En fait, l’application saine de cette réglementation permet indéniablement d’assurer un certain niveau de performance. Il ne peut en être autrement, puisqu’elle repose sur des principes forts de concurrence et de transparence qui ne sauraient induire une non-performance. Néanmoins, on peut affirmer que cette dernière peut être « dopée » et atteindre des niveaux élevés par un meilleur management de la fonction achat sans changer le cadre réglementaire. Cela dépend avant tout de l’importance accordée par les gestionnaires à cette fonction dans leurs administrations. Pour s’en convaincre, il suffit de prendre connaissance des expériences de certains établissements publics marocains pionniers en la matière qui, tout en se conformant à la réglementation applicable aux achats de l’Etat et en se soumettant à des contrôle similaires (donc à risque juridique égal), ont réussi à créer des modèles originaux de management de leur fonction achat.

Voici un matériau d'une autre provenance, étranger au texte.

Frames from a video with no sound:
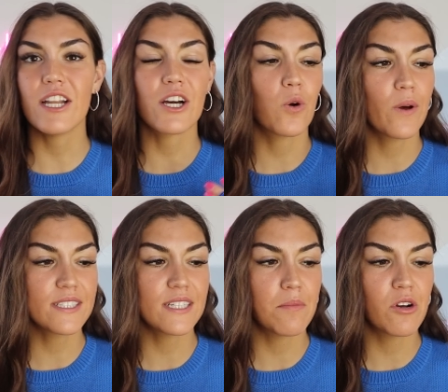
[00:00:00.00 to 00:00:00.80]
that a quick
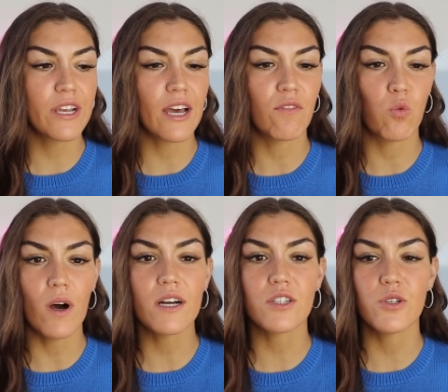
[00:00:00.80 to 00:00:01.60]
summary of
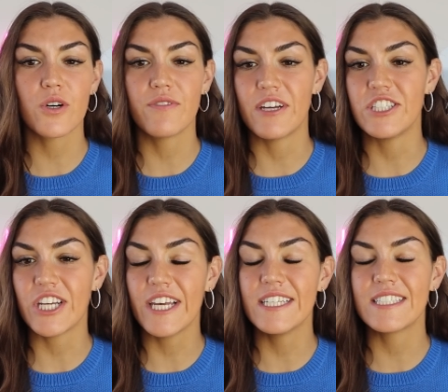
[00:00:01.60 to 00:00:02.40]
what glucophage
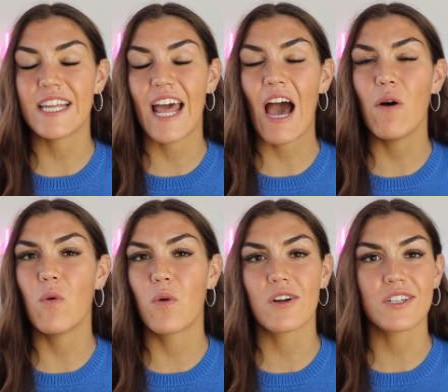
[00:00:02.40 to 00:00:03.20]
is and how
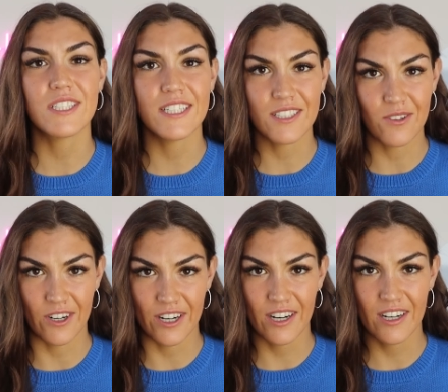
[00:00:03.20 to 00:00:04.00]
it works is in
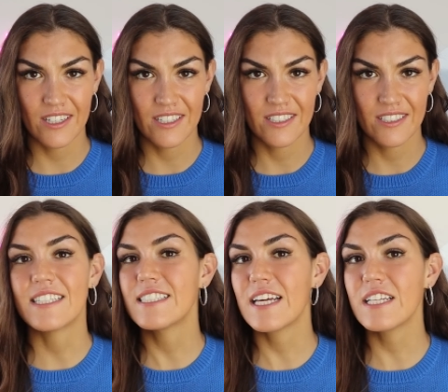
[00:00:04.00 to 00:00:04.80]
order. As
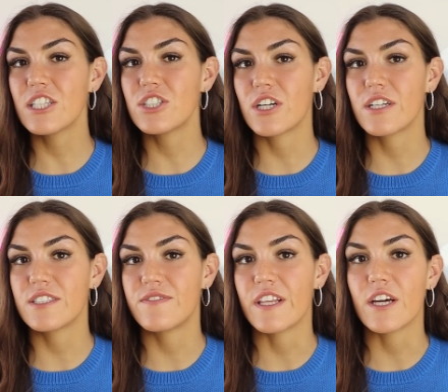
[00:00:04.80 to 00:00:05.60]
I said at the start of
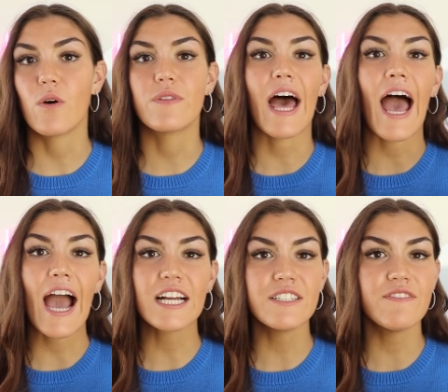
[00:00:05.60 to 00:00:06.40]
this video, the
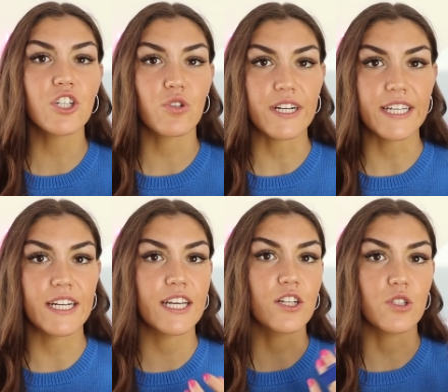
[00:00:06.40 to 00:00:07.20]
active
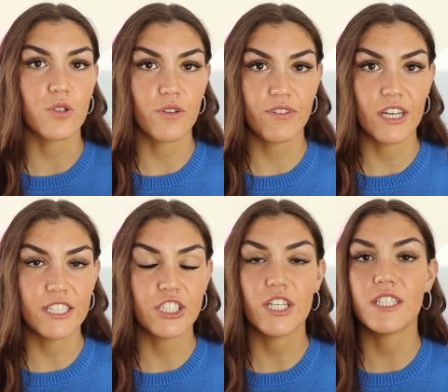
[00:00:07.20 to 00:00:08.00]
ingredient in
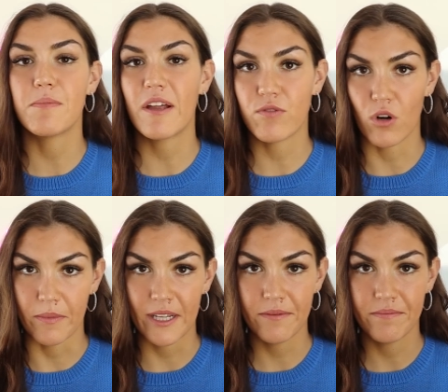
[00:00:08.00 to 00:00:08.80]
glucophage is
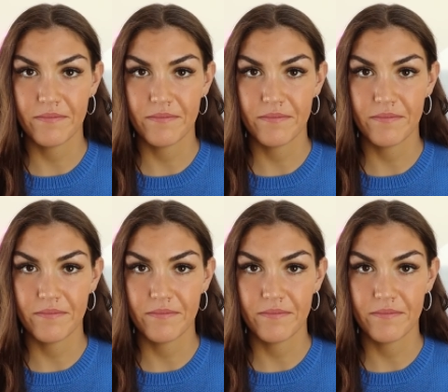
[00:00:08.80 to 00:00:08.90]
metformin.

A titre d’exemple, sur le plan organisationnel, on peut citer la création de structures dédiées à l’achat qui reposent sur les principes de séparation des fonctions prescripteur et acheteur et la spécialisation de ces derniers, ou encore l’utilisation de fonctionnalités modernes telles que la veille fournisseur, la veille réglementaire et la normalisation des procédures, la contractualisation des moyens et des objectifs, la déconcentration des achats, etc.

Sur le plan du processus, on peut citer le développement de mécanismes de contrôle interne, l’usage d’indicateurs de performance et d’outils de maîtrise des besoins, l’instauration de délais intermédiaires et de procédures spécifiques en cas d’urgence, etc.

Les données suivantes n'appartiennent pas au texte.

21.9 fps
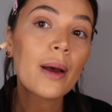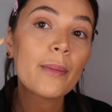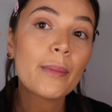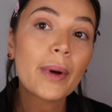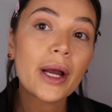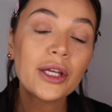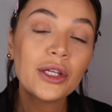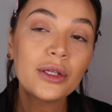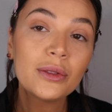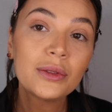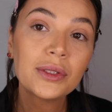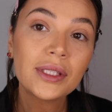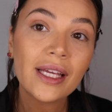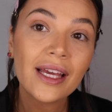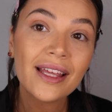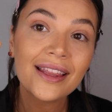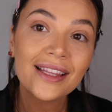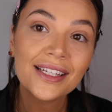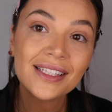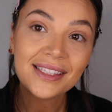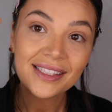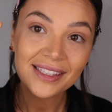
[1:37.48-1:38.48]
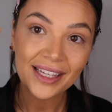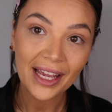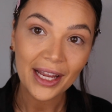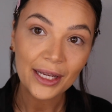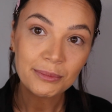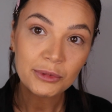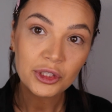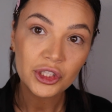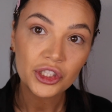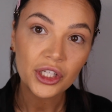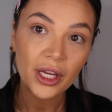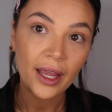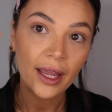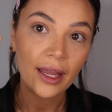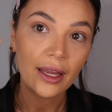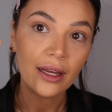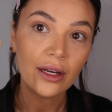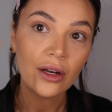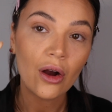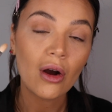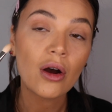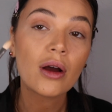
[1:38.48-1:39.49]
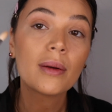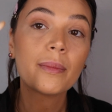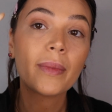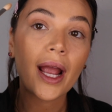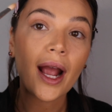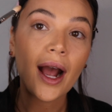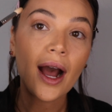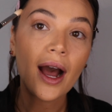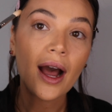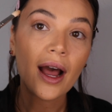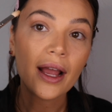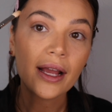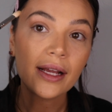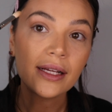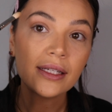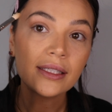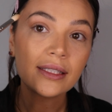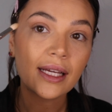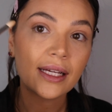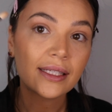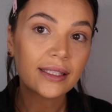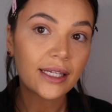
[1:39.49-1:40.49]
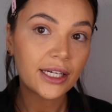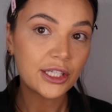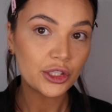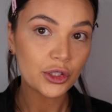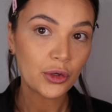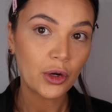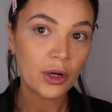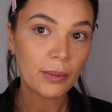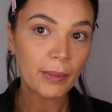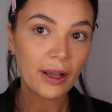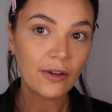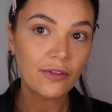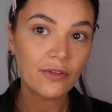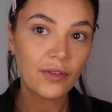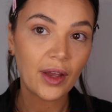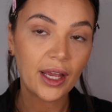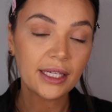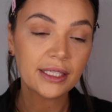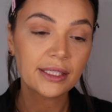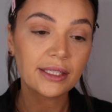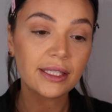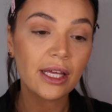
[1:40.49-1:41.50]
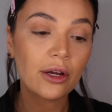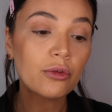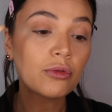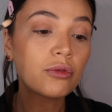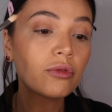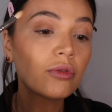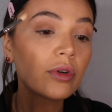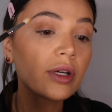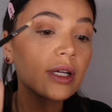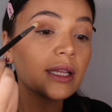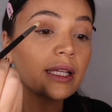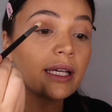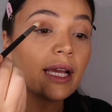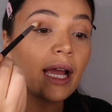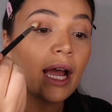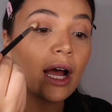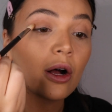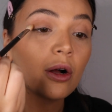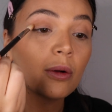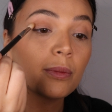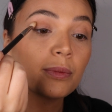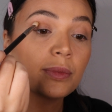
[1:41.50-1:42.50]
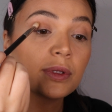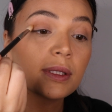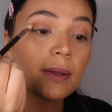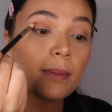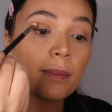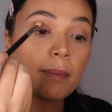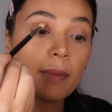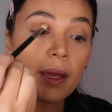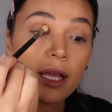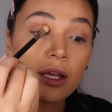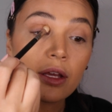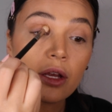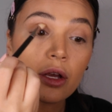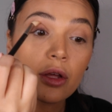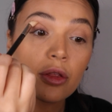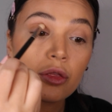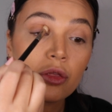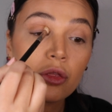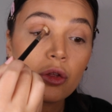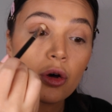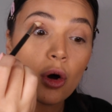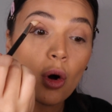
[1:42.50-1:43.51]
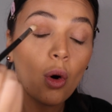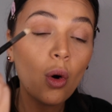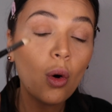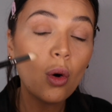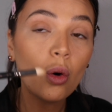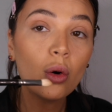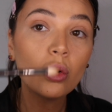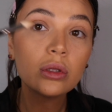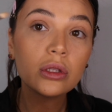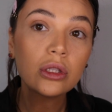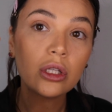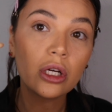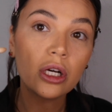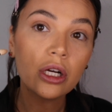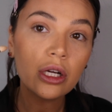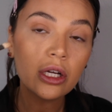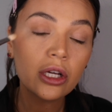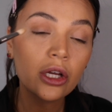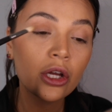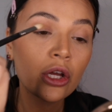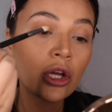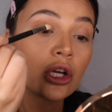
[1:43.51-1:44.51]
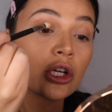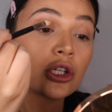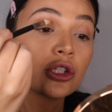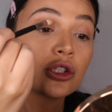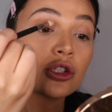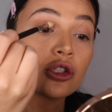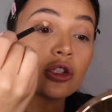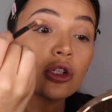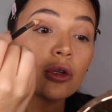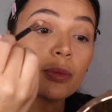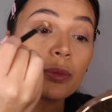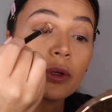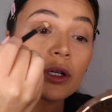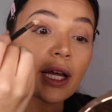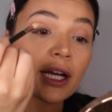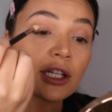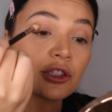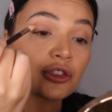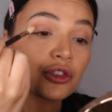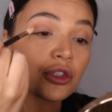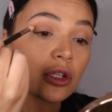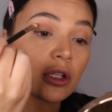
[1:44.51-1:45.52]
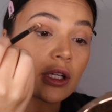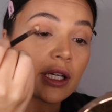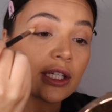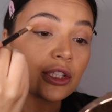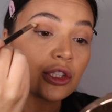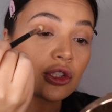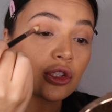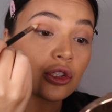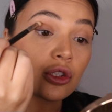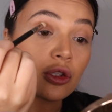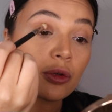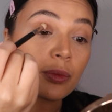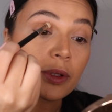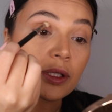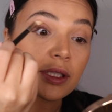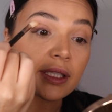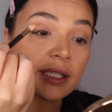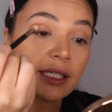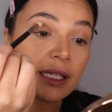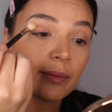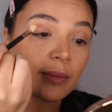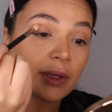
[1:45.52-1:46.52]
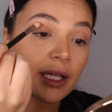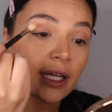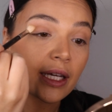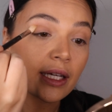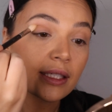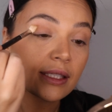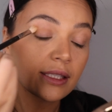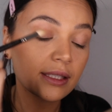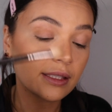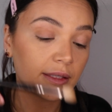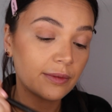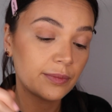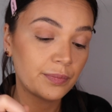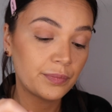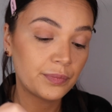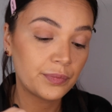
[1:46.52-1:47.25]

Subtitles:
By using the same shade on my eyes as I do on my face, that really helps make the whole look super natural and super seamless.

Ces modèles de management de la fonction achat constituent une source d’inspiration pour l’administration de l’Etat qui, insufflée de l’esprit de performance, cherche à se réorganiser et à se doter des meilleures pratiques en la matière. C’est un complément précieux à la dynamique de concertation et d’échange lancée, fin 2007, dans le cadre du Forum de la Performance, structure interministérielle qui se veut promotrice de la culture de performance dans les administrations de l’Etat.

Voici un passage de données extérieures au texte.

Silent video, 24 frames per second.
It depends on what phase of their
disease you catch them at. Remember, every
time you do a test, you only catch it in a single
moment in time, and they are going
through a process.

IV. La mutualisation des bonnes pratiques : le premier pas vers la performance
En somme, réorienter l’achat public vers l’efficience (réduction des coûts), l’efficacité (satisfaction des besoins des bénéficiaires) et la reddition des comptes (indicateurs de performance) est une nécessité induite par l’exigence de performance des finances publiques. Elle s’inscrit dans une dynamique globale de performance constatée au niveau international et reprise dans les réformes engagées au Maroc ces dernières années. Le souci de conformité réglementaire inhérent à la pratique de l’achat public ne saurait être préjudiciable à sa performance comme le laisseraient entendre certaines analyses. Rehausser le niveau de performance de l’achat est à chercher non plus dans la réglementation, garante d’une situation d’équilibre entre les intérêts de l’administration et ceux du secteur privé, mais dans les capacités managériales des gestionnaires publics.
Des modèles d’organisation et de maîtrise du processus d’achat ont fait leurs preuves dans certains établissements publics et probablement dans certains départements ministériels marocains. Un effort de mutualisation des bonnes pratiques entre les organismes publics semble être le court chemin vers l’appropriation des méthodes et outils de la performance des achats.

Par la suite, une réflexion plus structurante pourrait être conduite, à un niveau interministériel, si la culture de performance atteint un certain niveau de maturité dans l’administration publique.